Laurence Pithie racontait ces derniers instants palpitants : « J’ai été coincé à environ un kilomètre de l’arrivée, et Strong a voulu bluffer. Il voulait que je passe devant lui et que je roule derrière Williams, mais je savais que je devais être patient. Au briefing, on s’était dit que la patience était la clé, mais je savais aussi qu’on pouvait vite se retrouver bloqué dans les barrières sur ce finish. J’ai réussi à me frayer un chemin de justesse, j’ai trouvé une brèche et j’ai tout mis. Je voyais que je revenais sur Tesfatsion, petit à petit. Il fallait que je réduise l’écart, et Zimmermann arrivait vite aussi, mais j’ai réussi à résister et j’ai lancé mon vélo ». S’en est suivi un moment d’incertitude, le temps pour la photo-finish d’être décortiquée. « En franchissant la ligne d’arrivée, on ne savait pas trop si Laurence avait gagné, glissait Reuben. Ils ont dit peut-être, puis oui, puis peut-être… On était tous très nerveux et finalement, après une minute ou deux, on a appris qu’on avait gagné ! » Dans la voiture suiveuse, Jussi Veikkanen a également été suspendu à l’annonce de RadioTour, « avant d’exploser de joie ». Une joie également au plus haut sur la ligne. « C’est incroyable, lançait Reuben. Si je ne me trompe pas, c’est le premier Néo-Zélandais à remporter une classique WorldTour. C’est vraiment énorme ». « Avec Laurence, on se connait depuis nos débuts à la Conti, c’est notre quatrième année ensemble donc on a des liens assez proches, ajoutait Enzo. C’est beaucoup d’émotions ».

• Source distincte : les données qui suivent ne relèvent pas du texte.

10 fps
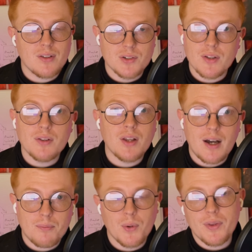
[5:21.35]
There's a
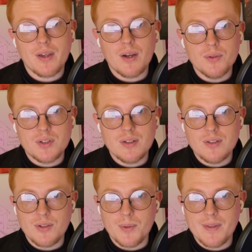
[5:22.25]
lot more that goes
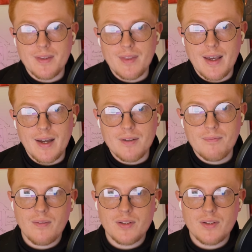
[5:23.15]
into it than that.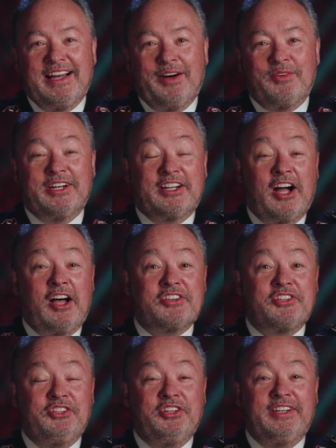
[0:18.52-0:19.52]
I want to
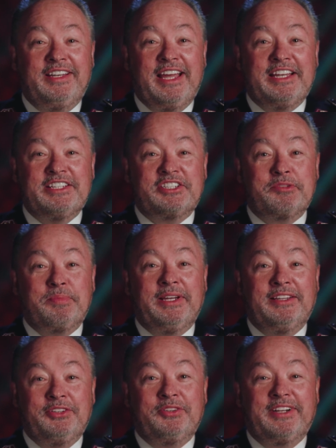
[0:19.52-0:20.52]
caution you today just to
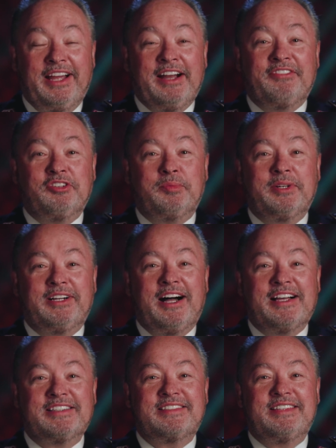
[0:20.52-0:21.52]
be a little careful
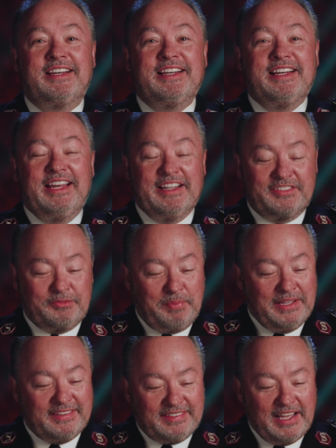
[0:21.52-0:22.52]
because it's
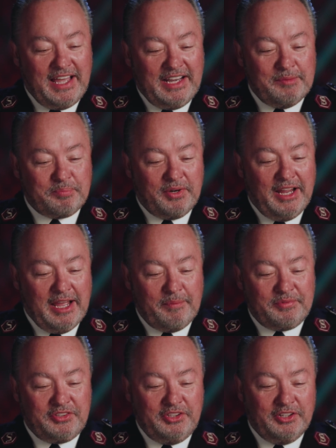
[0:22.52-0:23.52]
been said, and
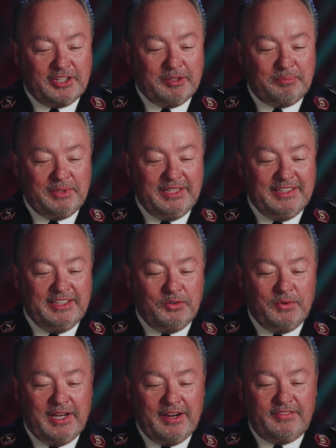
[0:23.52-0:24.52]
perhaps you're completely
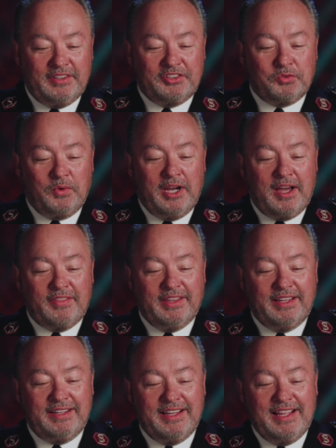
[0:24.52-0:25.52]
aware of it as well,
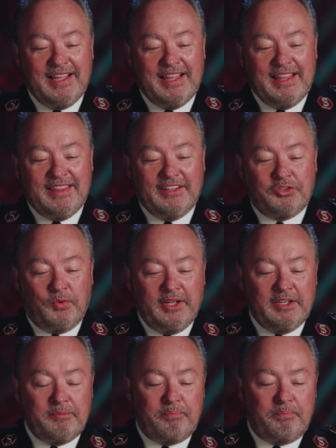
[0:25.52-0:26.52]
that the
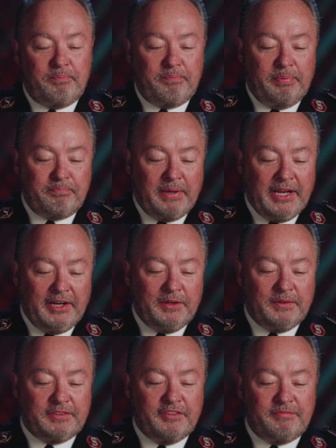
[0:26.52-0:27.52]
twin
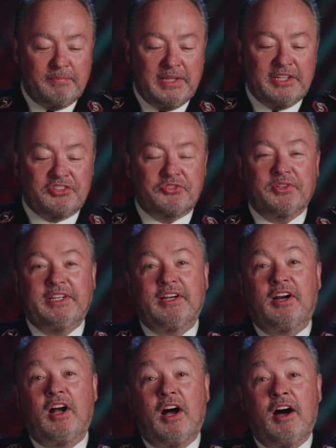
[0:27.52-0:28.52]
perils of ministry
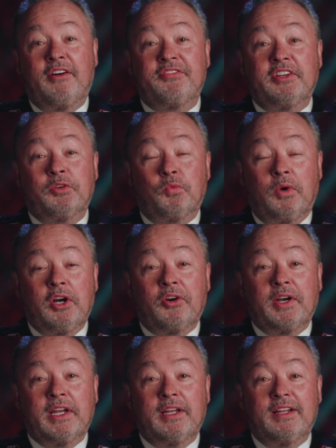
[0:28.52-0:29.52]
are often
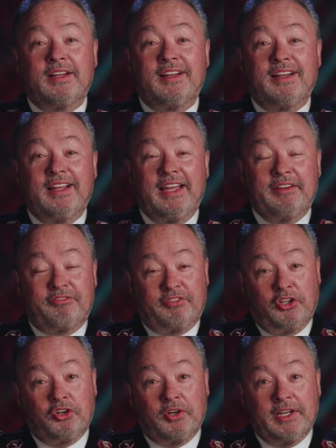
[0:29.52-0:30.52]
worry and
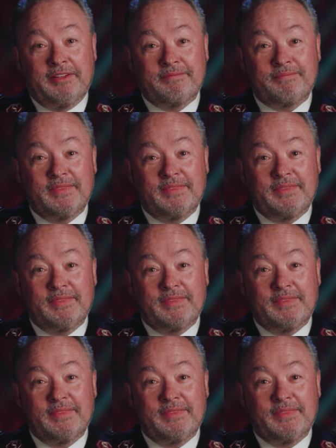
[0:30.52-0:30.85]
flurry.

« On a réussi à créer quelque chose », Jussi Veikkanen

À tête reposée, Laurence Pithie demeurait lui incrédule : « Je suis super heureux de remporter la victoire aujourd’hui. Je n’arrive pas à y croire. Je ne réalise pas encore, je n’ai pas les mots. J’ai travaillé très dur cet hiver pour être ici en forme et élever mon niveau. Je voulais gagner en WorldTour, mais je ne m’attendais pas à ce que ça arrive si tôt. C’est super de pouvoir démarrer la saison avec une victoire comme celle-là. C’est bien d’avoir coché cet objectif, mais j’attends maintenant beaucoup de la saison en Europe et je veux continuer avec cette forme ». Avant cela, il sera tout aussi ambitieux sur ses championnats nationaux. La Groupama-FDJ a quant à elle ouvert son compteur victoire dès le mois de janvier et une fructueuse campagne australienne est donc arrivée à son terme. « On a passé trois semaines ensemble, et ça n’a pas toujours été facile avec les blessés, à qui on a beaucoup pensé, concluait Jussi. Mais on ne s’est jamais démotivé ou découragé. Au contraire, au fil des jours, ça a soudé encore plus le groupe. On a réussi à créer quelque chose ici. Chacun donnait vraiment le meilleur de soi-même, et ça a porté ses fruits aujourd’hui. On se pose chaque année la question de faire cette course. Cette année, on s’est dit que si on avait des coureurs disponibles qui pouvaient gagner, il fallait venir. L’équipe a soutenu le projet dès le début, ça s’est avéré concluant, et c’est surtout ça qui est satisfaisant. Si Rudy et Kono avaient été avec nous avec un dossard sur le dos, ces trois semaines auraient été encore plus belles. Mais sportivement, c’est bien sûr une réussite ».